Avaya Experience Platform™ will back-off from sending requests to the Connector if it continuously receives error responses from the Connector over a specific period of time and again attempt sending new push notification after a cool down period. The only exception is when the Connector returns a 400 (Bad Request) or 500 (Internal Server Error) response.
Your may want to show push notifications when the customer has moved away from the Messaging screen or the customer has moved to a different application but your client application is still running in the background (with Omni SDK still connected to Avaya Experience Platform™). In these circumstances, Avaya Experience Platform™ will not send push notifications. Your client application needs to continue listening to events from Omni SDK and appropriately show them as push notifications if the customer has moved away from the Messaging screen.
Validating Push Notification Callback Request (Optional)
When your Custom Push Notification Connector receives Push Notification Events on the Callback URL, it can validate if the request really came from Avaya Experience Platform™. For this, your Account Administrator must provide the ‘Secret’ while creating and updating the Push Notification Configuration in the Avaya Experience Platform™ Administration application and share the ‘Secret’ with Connector. For every request sent to the Callback URL, Avaya Experience Platform™ calculates HMAC-SHA256 of eventId
concatenated with sessionId
of the Notification Event data and ‘Secret’ as the key. The result is sent as the value of header X-hmac
in every request.
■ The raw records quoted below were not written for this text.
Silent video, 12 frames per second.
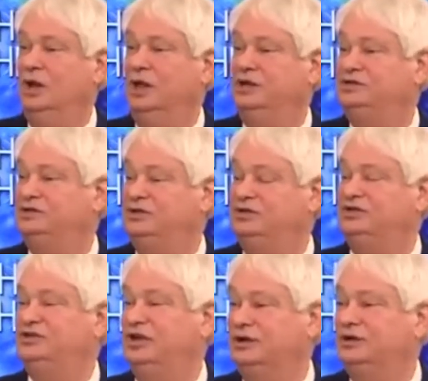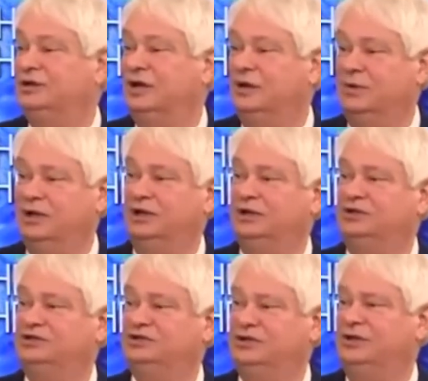relates to the second
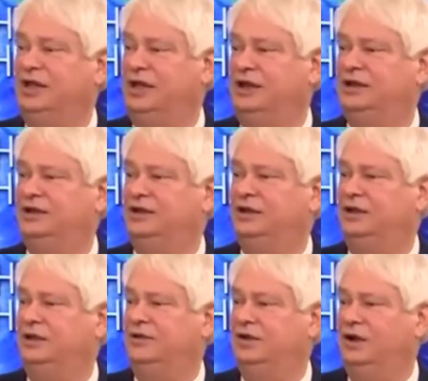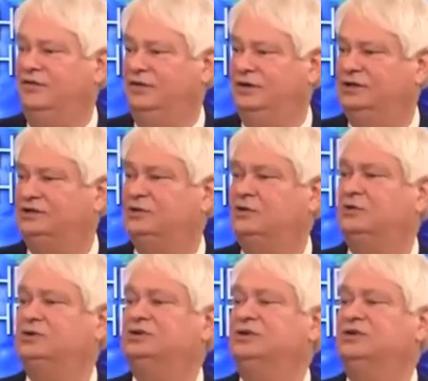coming, and you see that in the Olivet
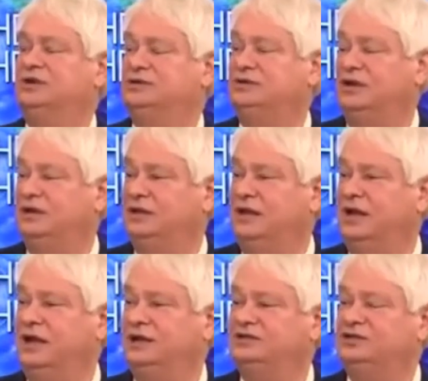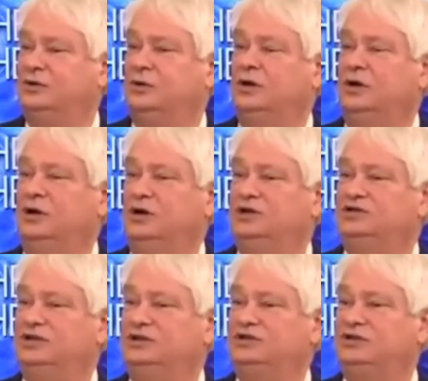Discourse and things like that. And so
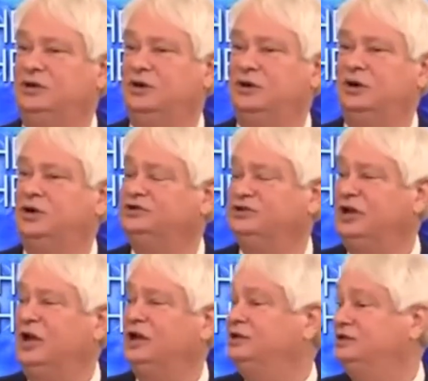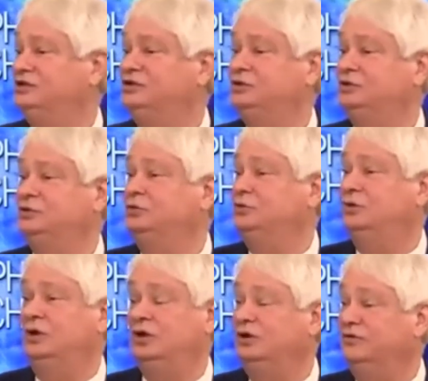since there are no signs
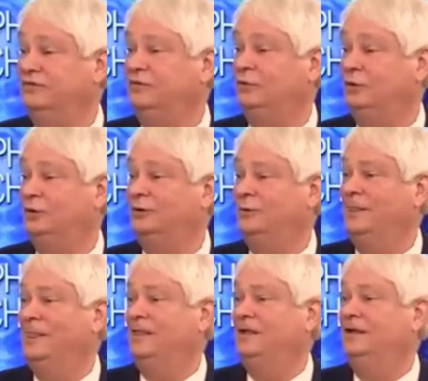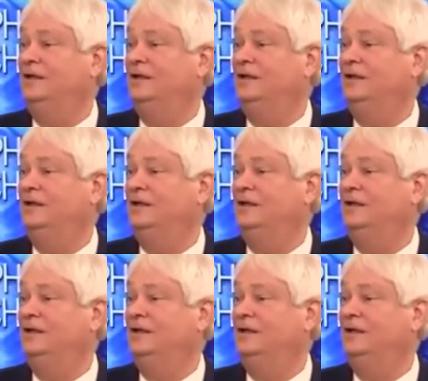to look for,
As the ‘Secret’ is shared with the Connector, it can also calculate the HMAC-SHA256 and validate if the result is same as the X-hmac
value received in the request to make sure the source of the request is Avaya Experience Platform™.
Here is an example on the validation can be performed on the Custom Push Notification Connector:
var crypto = require('crypto');
/*
* Create the hmac object.
* Set the hash function as SHA 256.
* Set the key as the secret shared by Account Administrator
*/
var hmac = crpto.createHmac('sha256','<Secret>');
/*
* Concatenate eventId and sessionId in the data
* received in the callback request sent by
* Avaya Experience Platform™ as the data to be hashed
*/
data = hmac.update(req.body.eventId + req.body.sessionId)
//Generate the hmac
gen_hmac= data.digest('hex');
/*
* Validate generated HMAC-SHA256 against x-hamc
* header received in the request
*/
if (req.headers['X-hmac'] === gen_hmac) {
// Valid source, process the request
} else {
// Not a valid source. Return 401 Unauthorized as the response
}
Sample Firebase Cloud Messaging (FCM) based Push Notification Connector
To help you build your Custom Push Notification Connector, a sample Connector that is capable of connecting to FCM is available for reference here. You can refer the code to built your own Connector or run the Node.js application (after providing some basic configuration) to quickly test Push Notification for your Client Application. Note that this is just a sample application and not meant to be directly used in production.